### Work required
Exactly the lines below from the line with "[23:16.54-23:17.44]" through the line with "[23:22.84-23:23.74]" must make up the answer, both ends included and pictures left out.

### Records supplied
#####

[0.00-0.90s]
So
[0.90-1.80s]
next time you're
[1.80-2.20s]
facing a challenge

#####

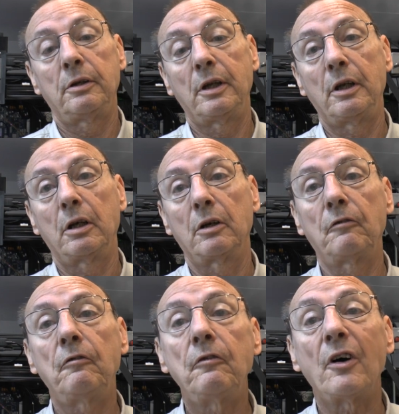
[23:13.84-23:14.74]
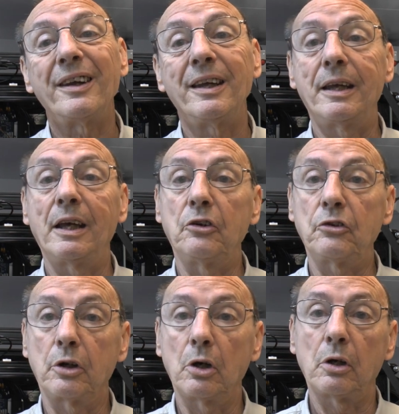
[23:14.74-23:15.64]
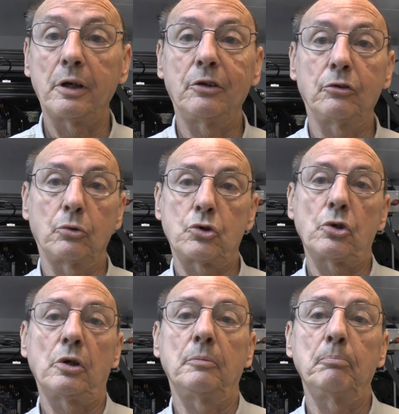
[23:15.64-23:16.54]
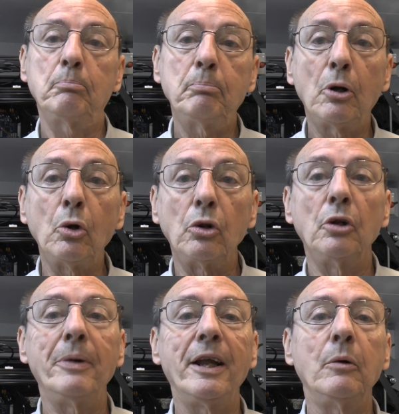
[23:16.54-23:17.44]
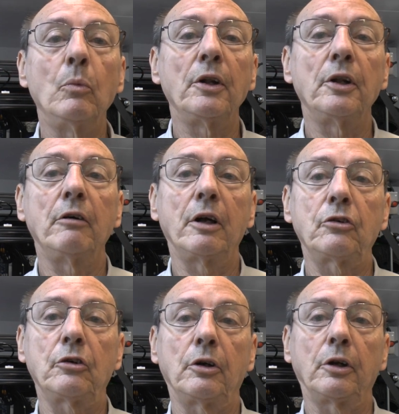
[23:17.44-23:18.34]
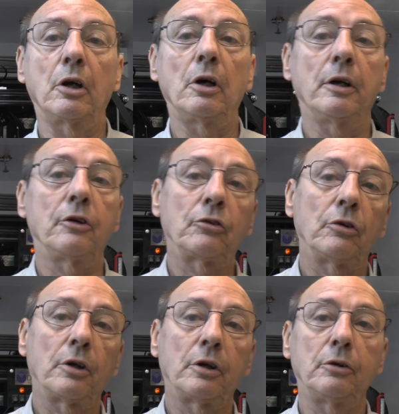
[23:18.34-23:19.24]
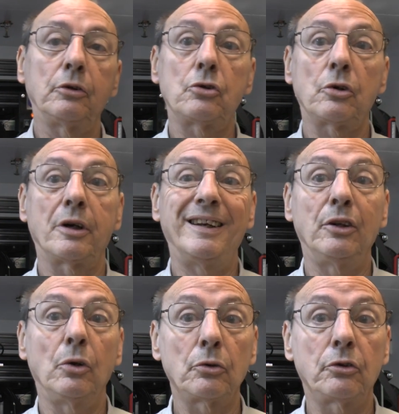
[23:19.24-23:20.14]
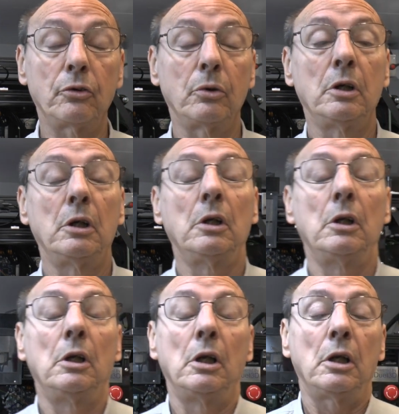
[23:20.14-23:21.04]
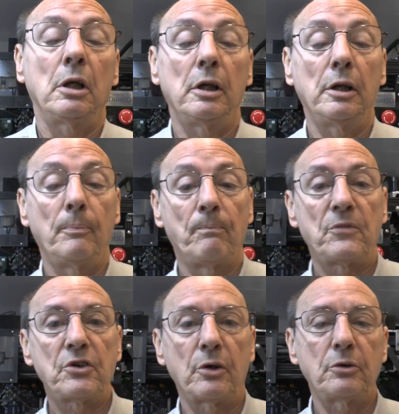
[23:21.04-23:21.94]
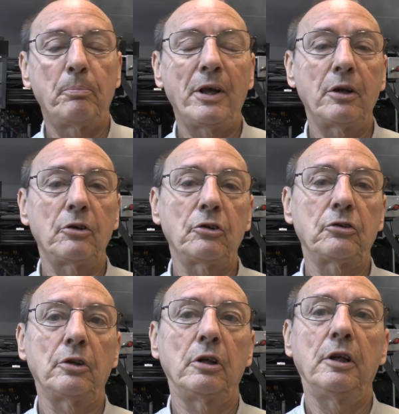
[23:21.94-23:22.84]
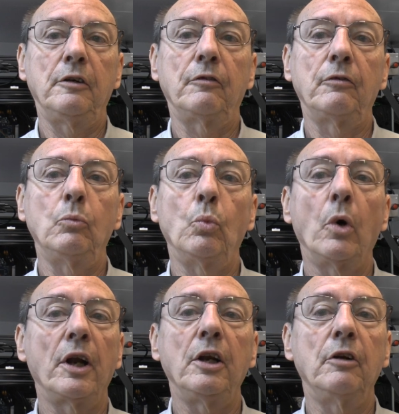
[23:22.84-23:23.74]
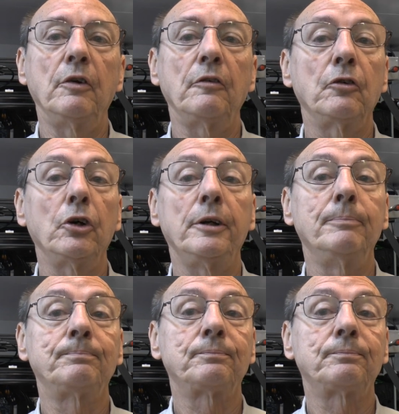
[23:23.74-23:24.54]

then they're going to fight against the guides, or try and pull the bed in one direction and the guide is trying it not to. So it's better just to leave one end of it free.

#####

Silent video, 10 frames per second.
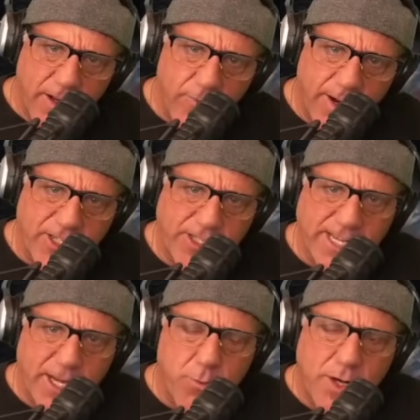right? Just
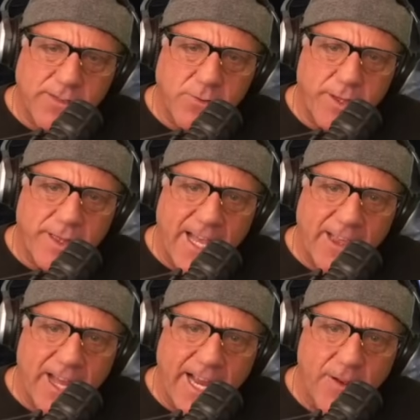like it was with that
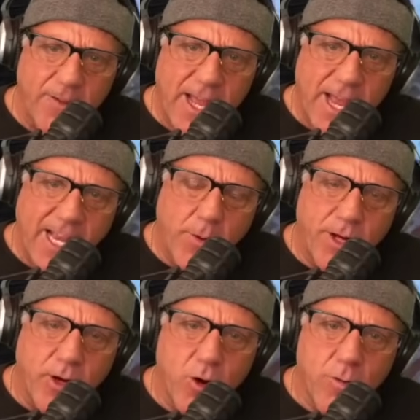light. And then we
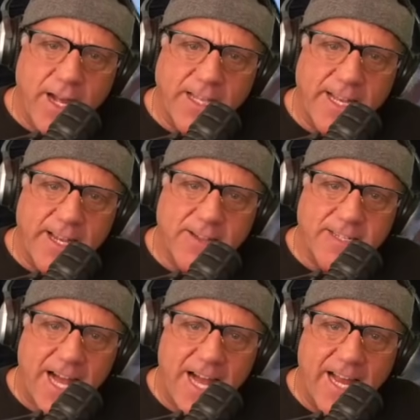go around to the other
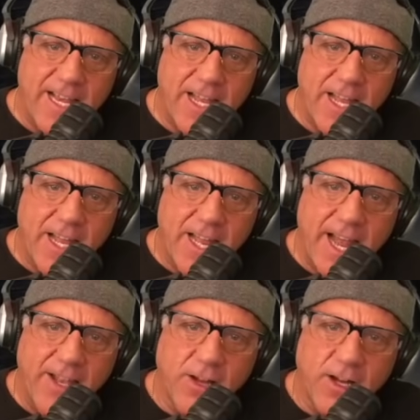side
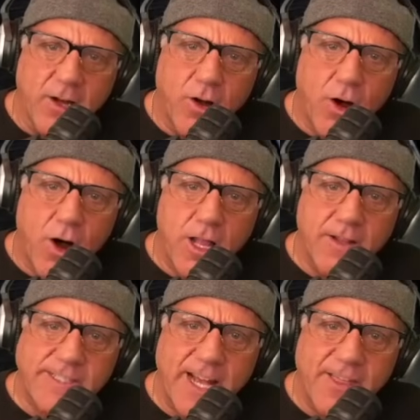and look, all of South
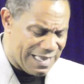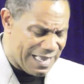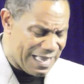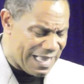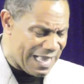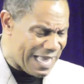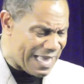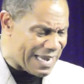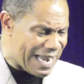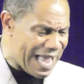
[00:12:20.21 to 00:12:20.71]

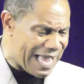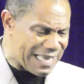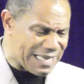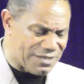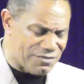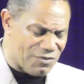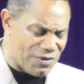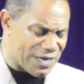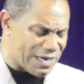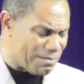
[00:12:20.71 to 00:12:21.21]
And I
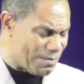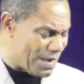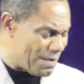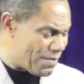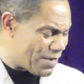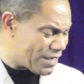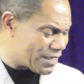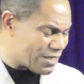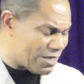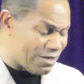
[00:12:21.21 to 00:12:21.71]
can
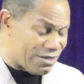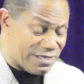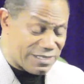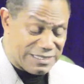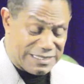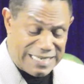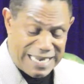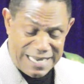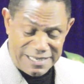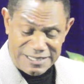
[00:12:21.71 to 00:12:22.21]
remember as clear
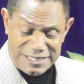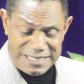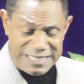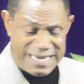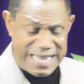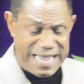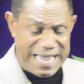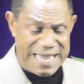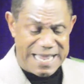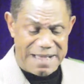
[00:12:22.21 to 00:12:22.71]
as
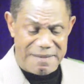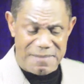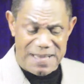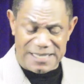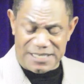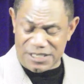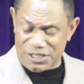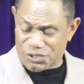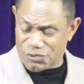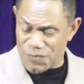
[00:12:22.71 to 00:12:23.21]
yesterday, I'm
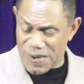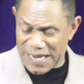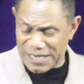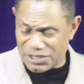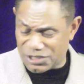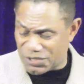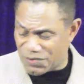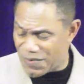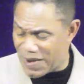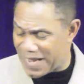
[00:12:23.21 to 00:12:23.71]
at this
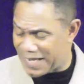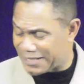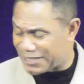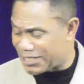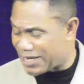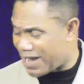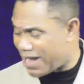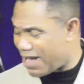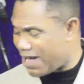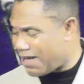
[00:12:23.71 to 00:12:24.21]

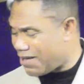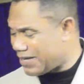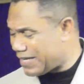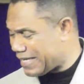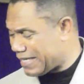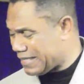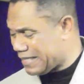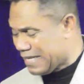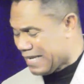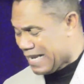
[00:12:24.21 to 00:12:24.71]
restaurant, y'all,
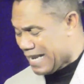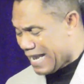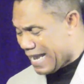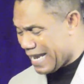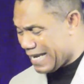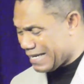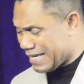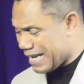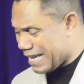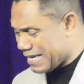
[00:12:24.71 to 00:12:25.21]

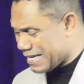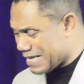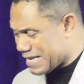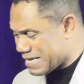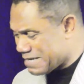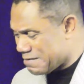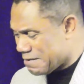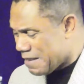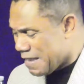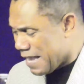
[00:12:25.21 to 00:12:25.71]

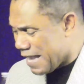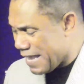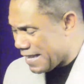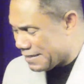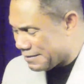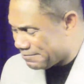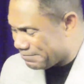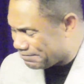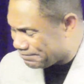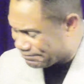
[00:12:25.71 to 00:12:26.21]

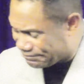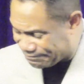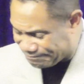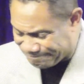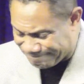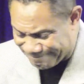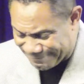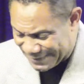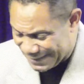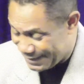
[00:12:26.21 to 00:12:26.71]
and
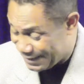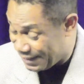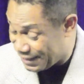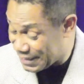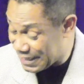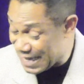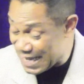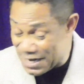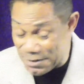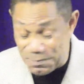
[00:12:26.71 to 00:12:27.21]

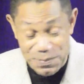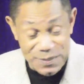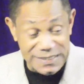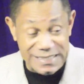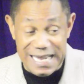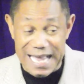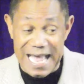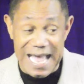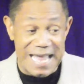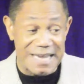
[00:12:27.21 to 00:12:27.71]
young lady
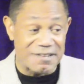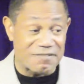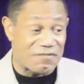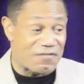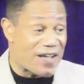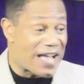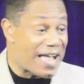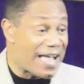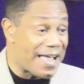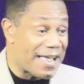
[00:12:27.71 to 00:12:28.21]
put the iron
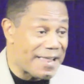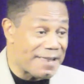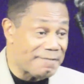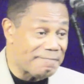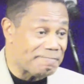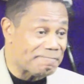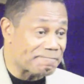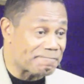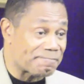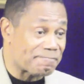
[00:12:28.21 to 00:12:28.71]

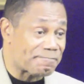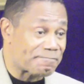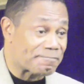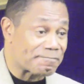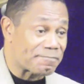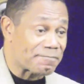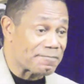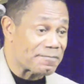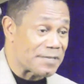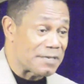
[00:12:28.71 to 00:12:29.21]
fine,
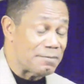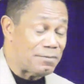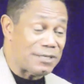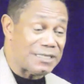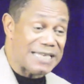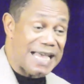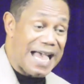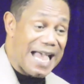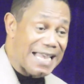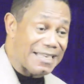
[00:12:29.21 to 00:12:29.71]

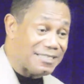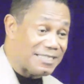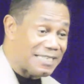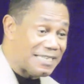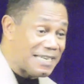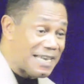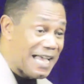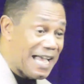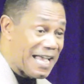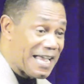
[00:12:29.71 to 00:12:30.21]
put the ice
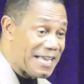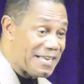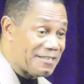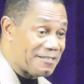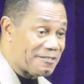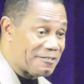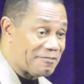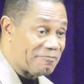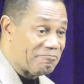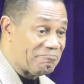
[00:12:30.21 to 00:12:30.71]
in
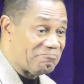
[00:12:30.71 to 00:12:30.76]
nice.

#####

### Written answer
[23:16.54-23:17.44]
[23:17.44-23:18.34]
[23:18.34-23:19.24]
[23:19.24-23:20.14]
[23:20.14-23:21.04]
[23:21.04-23:21.94]
[23:21.94-23:22.84]
[23:22.84-23:23.74]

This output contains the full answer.